Fortunately, they don't have to absorb that sort of risk. That's because, ironically, just over a month after Trahan would have graduated, use of name, image and likeness became legal for athletes. 

They suddenly had the ability to pocket a little money off sales of their jerseys, autographs, and, yes, YouTube channels. Now, if Layden Blocker and Landon Jackson want to put together a Twitch channel of them playing the upcoming EA Sports college football video game, they can do that and reap the financial benefits. 

If Anton Juncaj wants to put together a YouTube channel that details his path from high school football in New York to Nassau Junior College, then tell the story of becoming a dominant force at Albany while leading them to the FCS championship game, he can do just that. 
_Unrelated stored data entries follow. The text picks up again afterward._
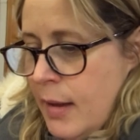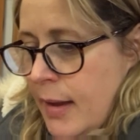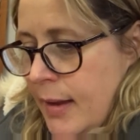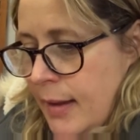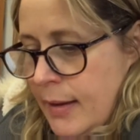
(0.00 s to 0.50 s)

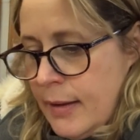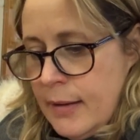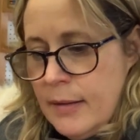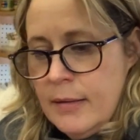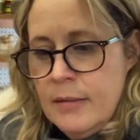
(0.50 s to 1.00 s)

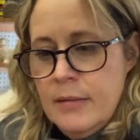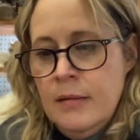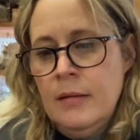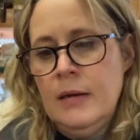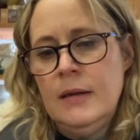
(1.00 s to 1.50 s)
and
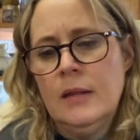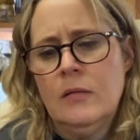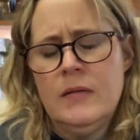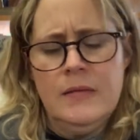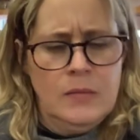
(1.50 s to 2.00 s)
a little
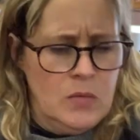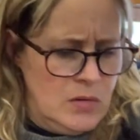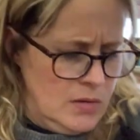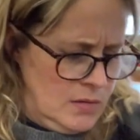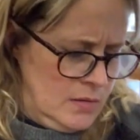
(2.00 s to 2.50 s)
crystal
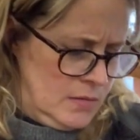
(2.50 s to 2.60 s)
one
He's free to share regular weekly videos documenting adjusting to Division I football while trying to earn playing time as a defensive lineman in the SEC. It's a story that would be compelling if he has the skills and willingness to do it in an engaging manner. 

And that's the beautiful side of NIL. These players don't have to take the risk Trahan did. They can dabble in it a bit to see whether it's something that can take off without having to give up on their dream as an NCAA athlete.

Arkansas fans no longer run the risk of a cornerstone player leaving in the middle of the season because someone in compliance gave him or her an ultimatum. In fact, fans can get behind them and provide support in a much more organic way than the other aspects of NIL have forced upon them.

That's NIL the way it was intended. To avoid the next Ryan Trahan from having to choose between two loves and possibly breaking the heart of Razorbacks fans in the process. 

It's the one light in the NIL darkness that has caused Arkansas fans so much pain these last few years.